Given what happened to him, perhaps it is hardly surprising. Rosso was in Rome in 1527 on that terrible day when the Imperial army, made up mostly of German Protestant mercenaries, entered the city. They proceeded to murder, rape, rob and desecrate just about everybody and everything they could find. The horribly brutal violence went on for months and only ended when plague erupted and food ran out. Rome's population dropped from about 55,000 at the beginning of 1527 to fewer than 10,000 by the end of 1528. Rosso was captured by the Germans, stripped of everything he owned and forced to do heavy labour. He eventually escaped and managed to find his way to Perugia, and then to Sansepolcro, where he painted a very dark and very strange Deposition from the Cross, which, in addition to depicting Mary fainting over the elongated body of Christ, includes a Roman soldier with his face turning into that of a monkey.

Rosso then left Italy and never returned. His international reputation must have been considerable, because Francis I of France immediately put him in charge of the decoration of the palace at Fontaine-bleau.
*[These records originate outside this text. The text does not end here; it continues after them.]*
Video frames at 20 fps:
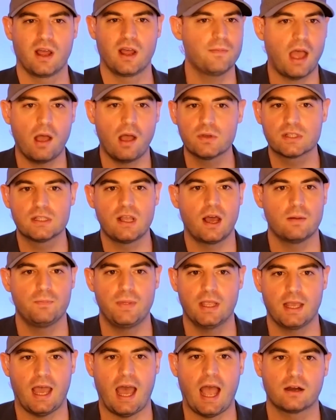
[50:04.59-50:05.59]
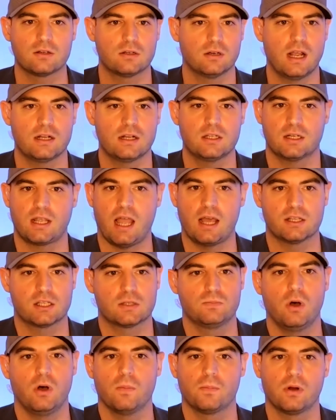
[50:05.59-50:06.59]
I was not a big actor. I did kind of
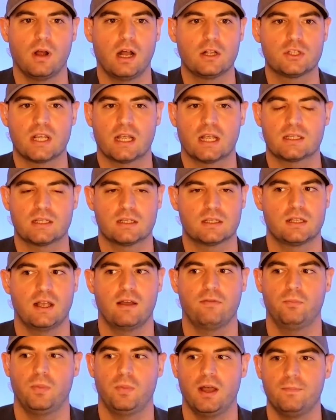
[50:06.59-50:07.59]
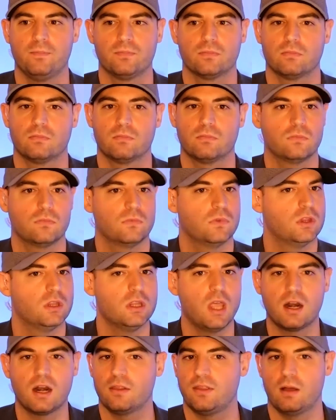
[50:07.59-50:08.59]
small projects and stuff, but
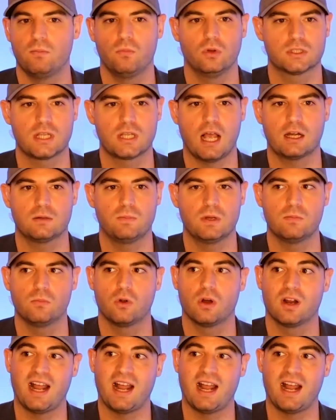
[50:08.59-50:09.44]
none of them will talk to me anymore.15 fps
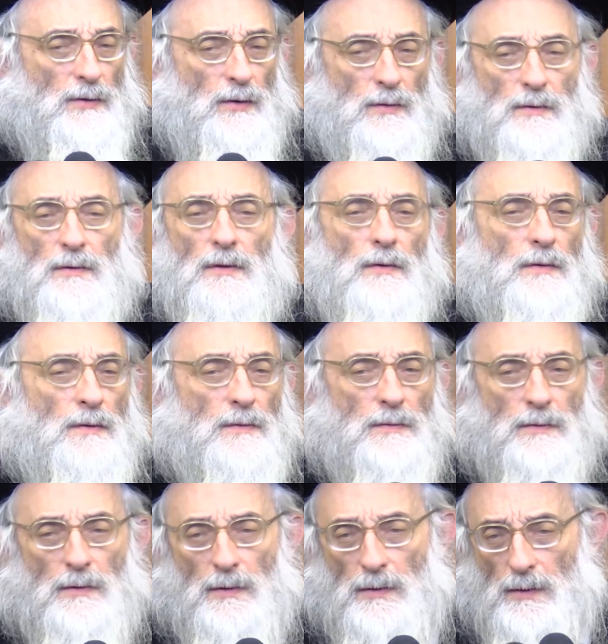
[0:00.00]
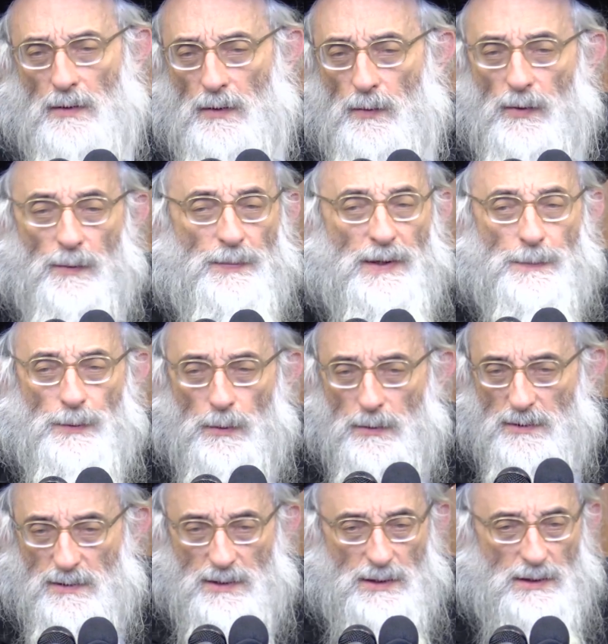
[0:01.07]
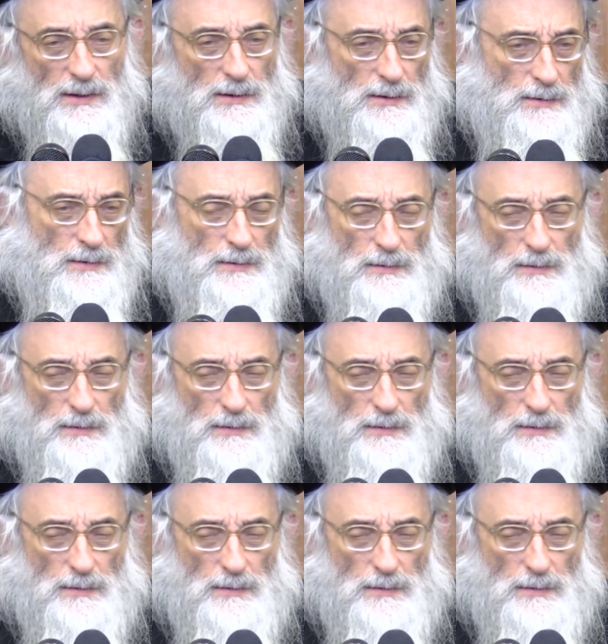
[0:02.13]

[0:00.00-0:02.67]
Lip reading: don't know if people will see it.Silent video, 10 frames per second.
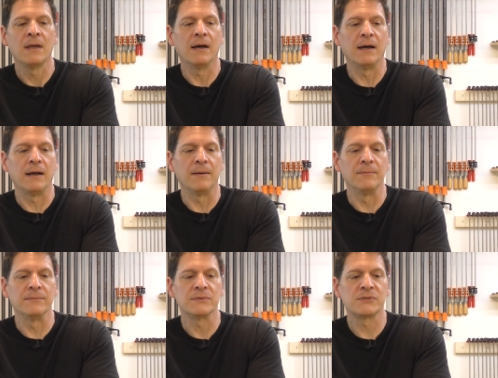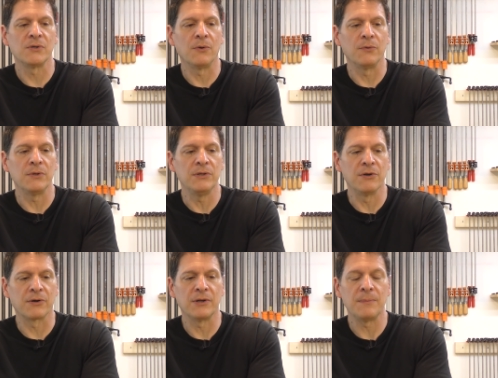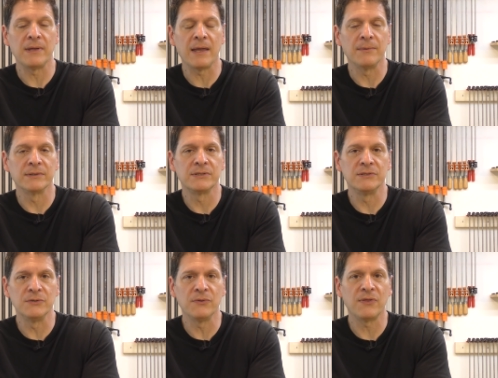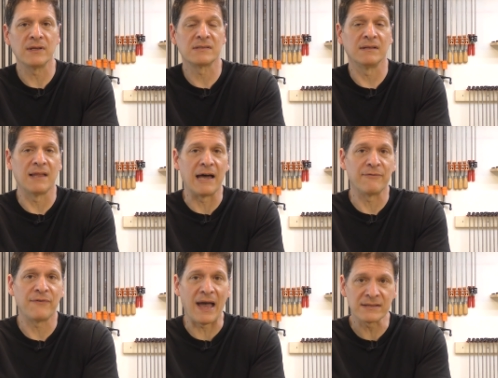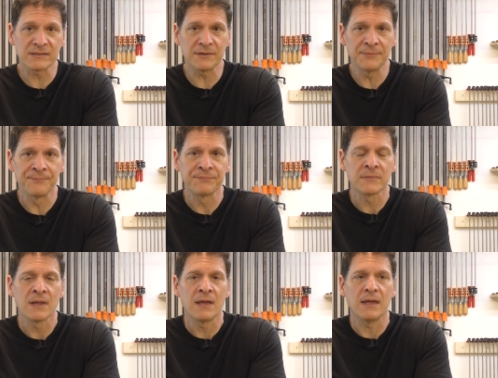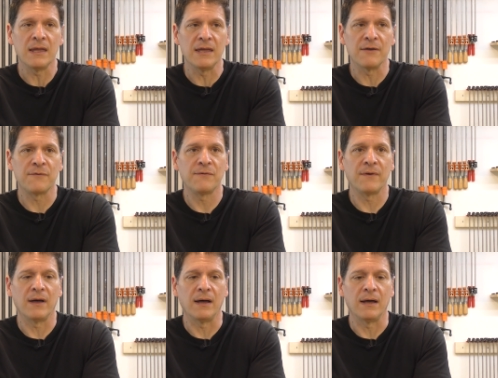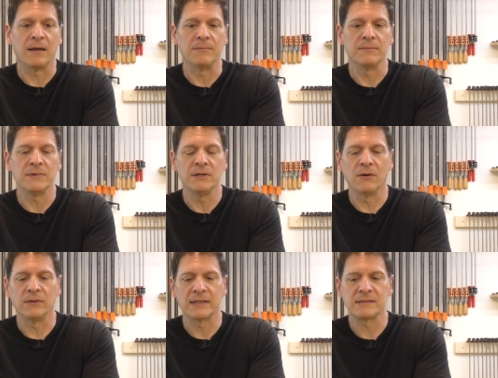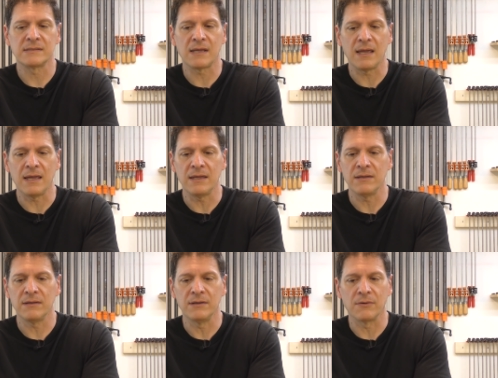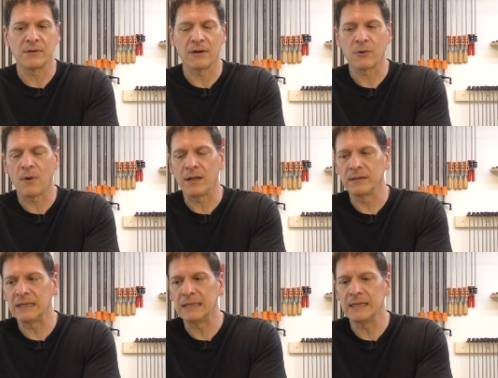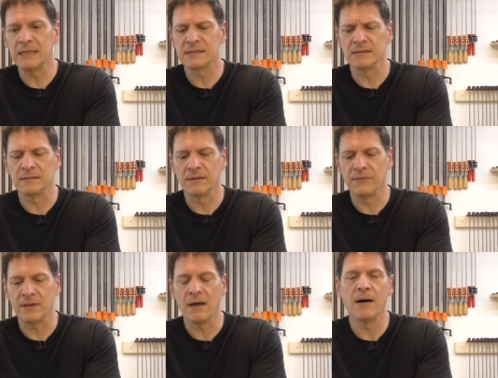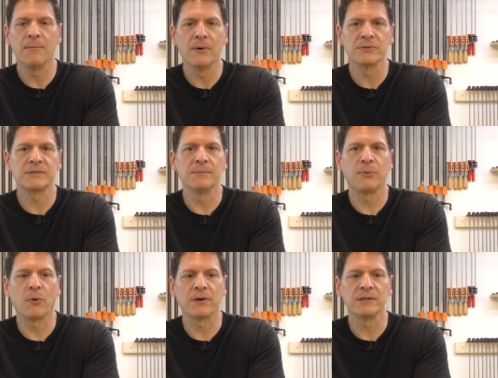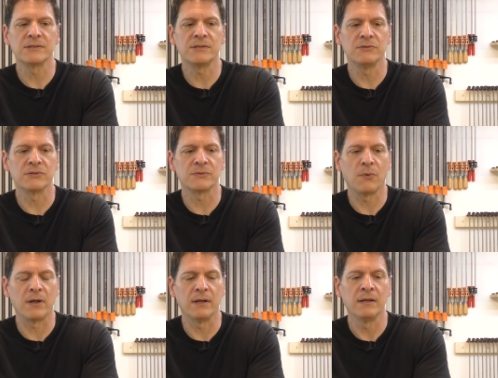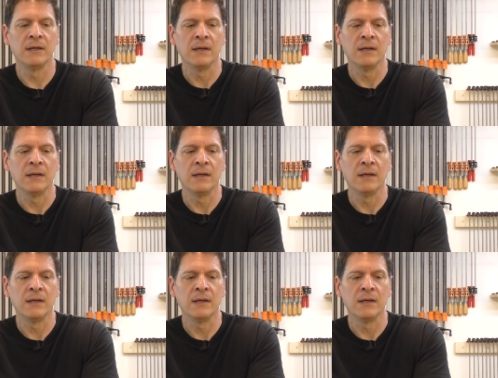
Um, so you're going to be able to do things a lot faster if um, you know let's say you know cut quality isn't of the utmost importance you just want toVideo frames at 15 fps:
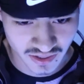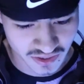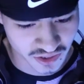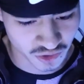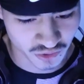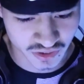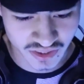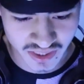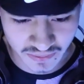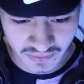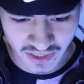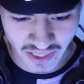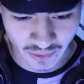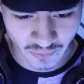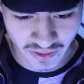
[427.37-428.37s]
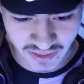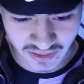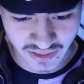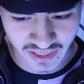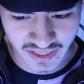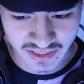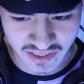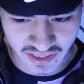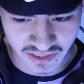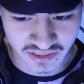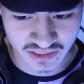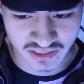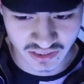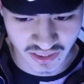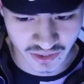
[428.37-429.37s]
The only team that I recognize
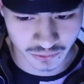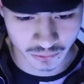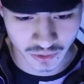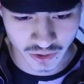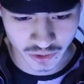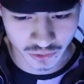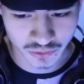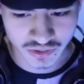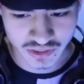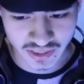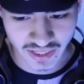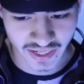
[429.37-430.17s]
is Glen Rose,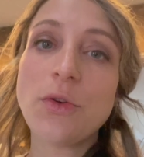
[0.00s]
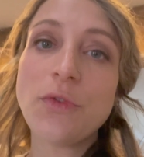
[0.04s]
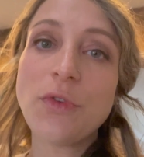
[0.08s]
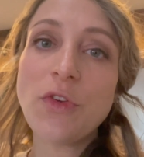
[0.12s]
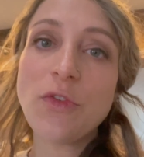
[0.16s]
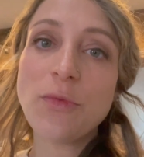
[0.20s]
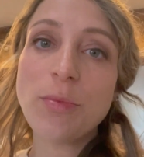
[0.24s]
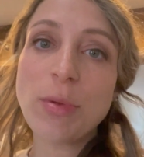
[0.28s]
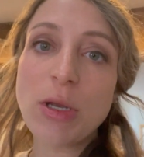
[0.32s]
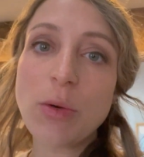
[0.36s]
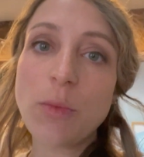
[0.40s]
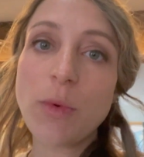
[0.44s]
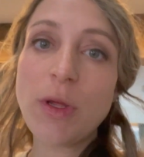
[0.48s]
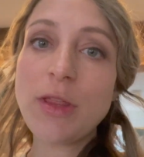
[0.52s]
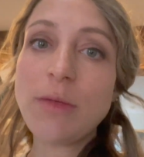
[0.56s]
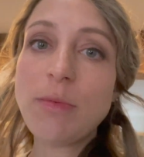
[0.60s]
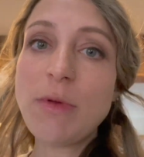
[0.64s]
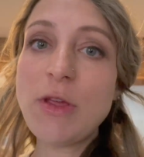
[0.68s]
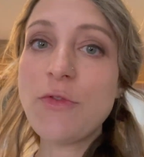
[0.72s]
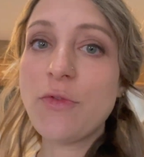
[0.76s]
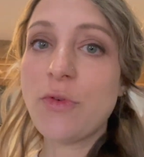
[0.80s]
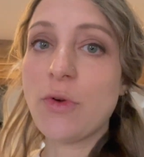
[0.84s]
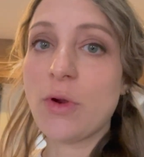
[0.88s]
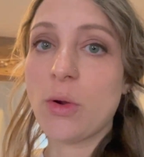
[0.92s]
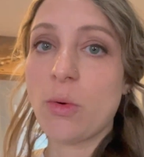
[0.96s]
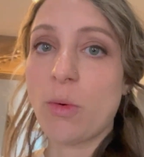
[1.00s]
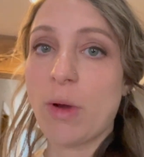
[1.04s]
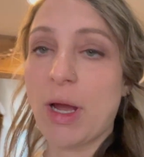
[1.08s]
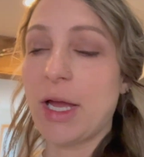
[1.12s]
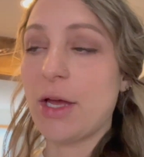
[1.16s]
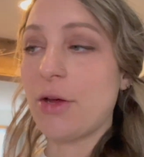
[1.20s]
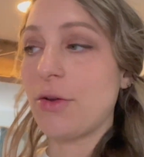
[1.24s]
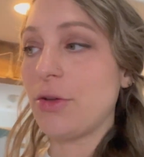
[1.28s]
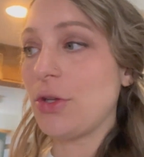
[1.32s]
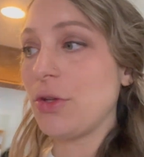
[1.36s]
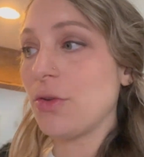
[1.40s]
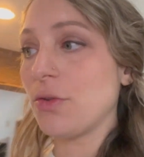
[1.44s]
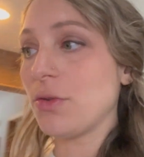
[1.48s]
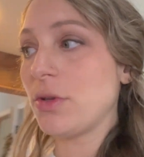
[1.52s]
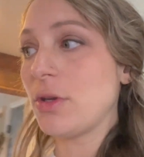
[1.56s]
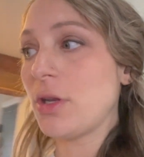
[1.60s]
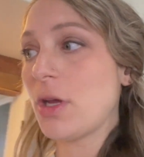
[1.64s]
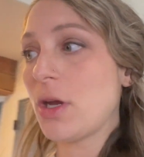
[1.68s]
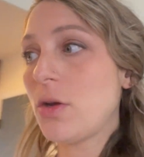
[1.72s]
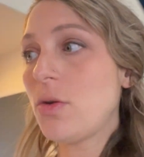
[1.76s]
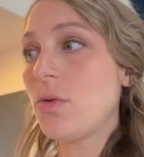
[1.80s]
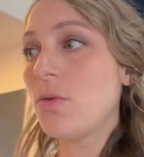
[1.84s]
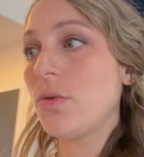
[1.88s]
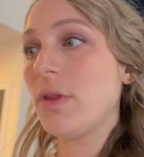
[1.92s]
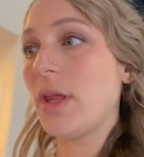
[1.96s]
you've been with me for a while, you'll
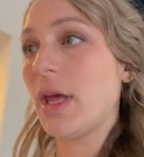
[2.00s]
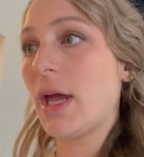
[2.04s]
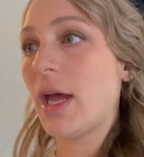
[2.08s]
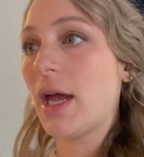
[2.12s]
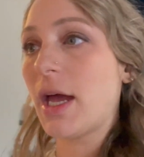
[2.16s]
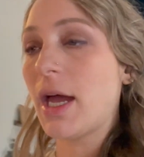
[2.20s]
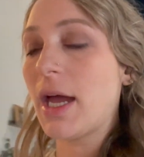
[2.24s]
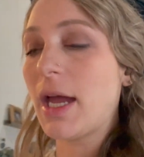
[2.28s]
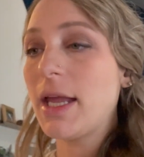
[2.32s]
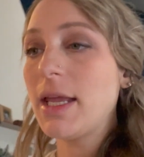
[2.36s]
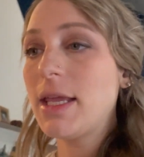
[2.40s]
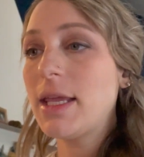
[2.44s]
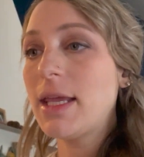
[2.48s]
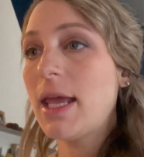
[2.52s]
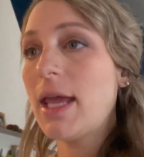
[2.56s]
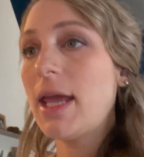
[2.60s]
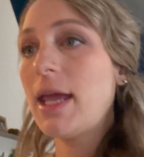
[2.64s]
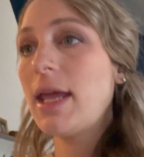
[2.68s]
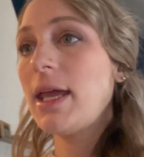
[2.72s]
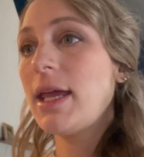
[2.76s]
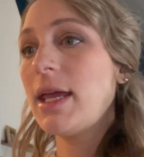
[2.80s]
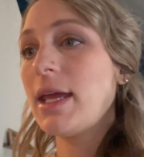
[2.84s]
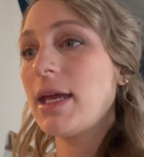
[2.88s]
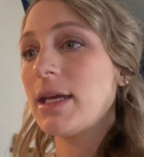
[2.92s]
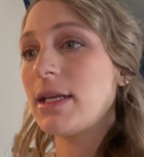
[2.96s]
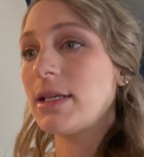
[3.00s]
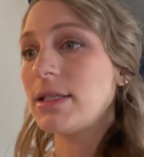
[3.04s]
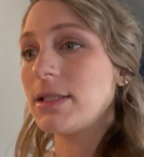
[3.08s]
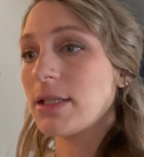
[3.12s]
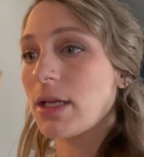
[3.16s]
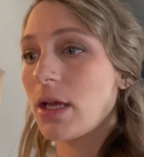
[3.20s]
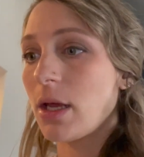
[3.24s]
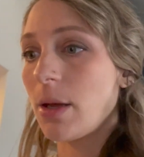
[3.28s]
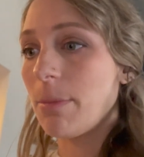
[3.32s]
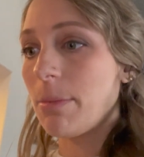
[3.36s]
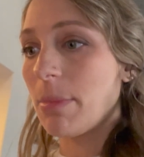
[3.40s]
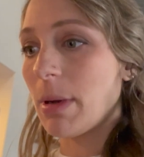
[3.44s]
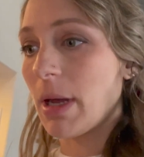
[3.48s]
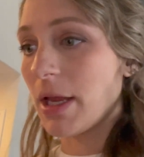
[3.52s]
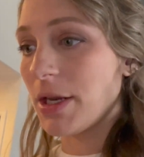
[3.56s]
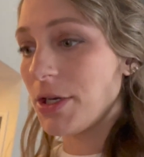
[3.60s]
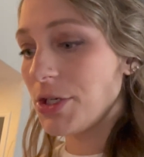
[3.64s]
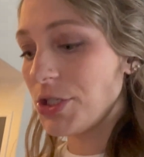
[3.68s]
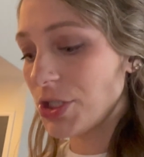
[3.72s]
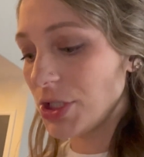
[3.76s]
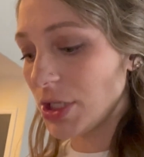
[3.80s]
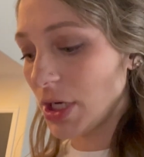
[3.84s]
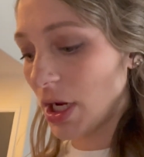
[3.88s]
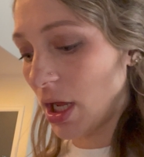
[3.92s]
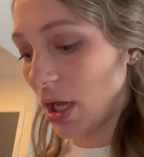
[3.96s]
know that I canned a
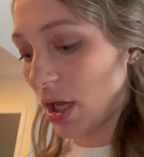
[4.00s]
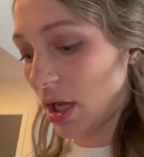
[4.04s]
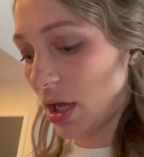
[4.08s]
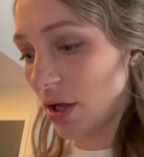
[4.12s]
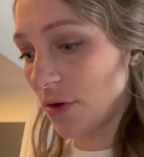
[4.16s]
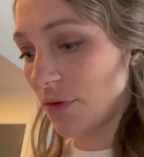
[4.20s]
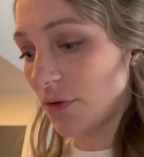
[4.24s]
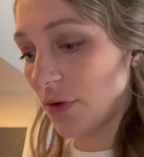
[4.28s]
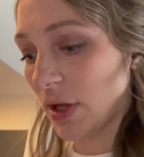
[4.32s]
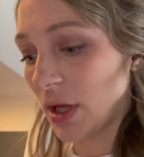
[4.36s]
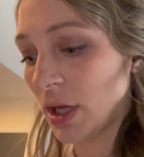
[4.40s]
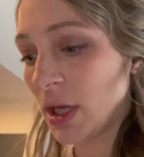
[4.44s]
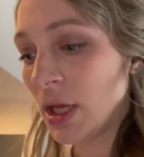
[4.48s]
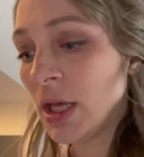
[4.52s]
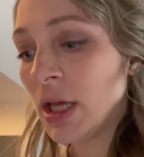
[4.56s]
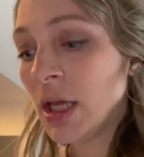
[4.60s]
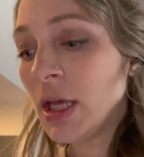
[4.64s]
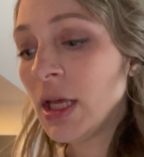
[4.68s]
bunch of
Vasari relates that the king treated Rosso so generously that he lived like a noble, with horses and troops of servants. He also says that Rosso committed suicide, overcome with shame at having falsely accused one of his friends of stealing from him. No one knows whether that story is true. But it is not impossible that Rosso never recovered from the trauma of living through the Sack of Rome. Suicide over a decade later could have been the result.

Pontormo lived more than 17 years longer than Rosso. With the exception of a couple of years between 1523 and 1525, when he fled to a monastery to escape the plague, he spent his whole life in Florence. Two years after they sacked Rome, Charles V's soldiers surrounded Florence, which had kicked out the Medici and reverted to republican government. Pontormo stayed in the city, and he experienced all the hideousness of the siege. The population was starved into submission within less than a year. The Medici were returned to power. Prominent republicans were executed or exiled. The Imperial troops who had behaved so disgracefully in Rome were comparatively restrained once they got into Florence. But the death toll — the result of starvation and disease rather than murder — was still huge.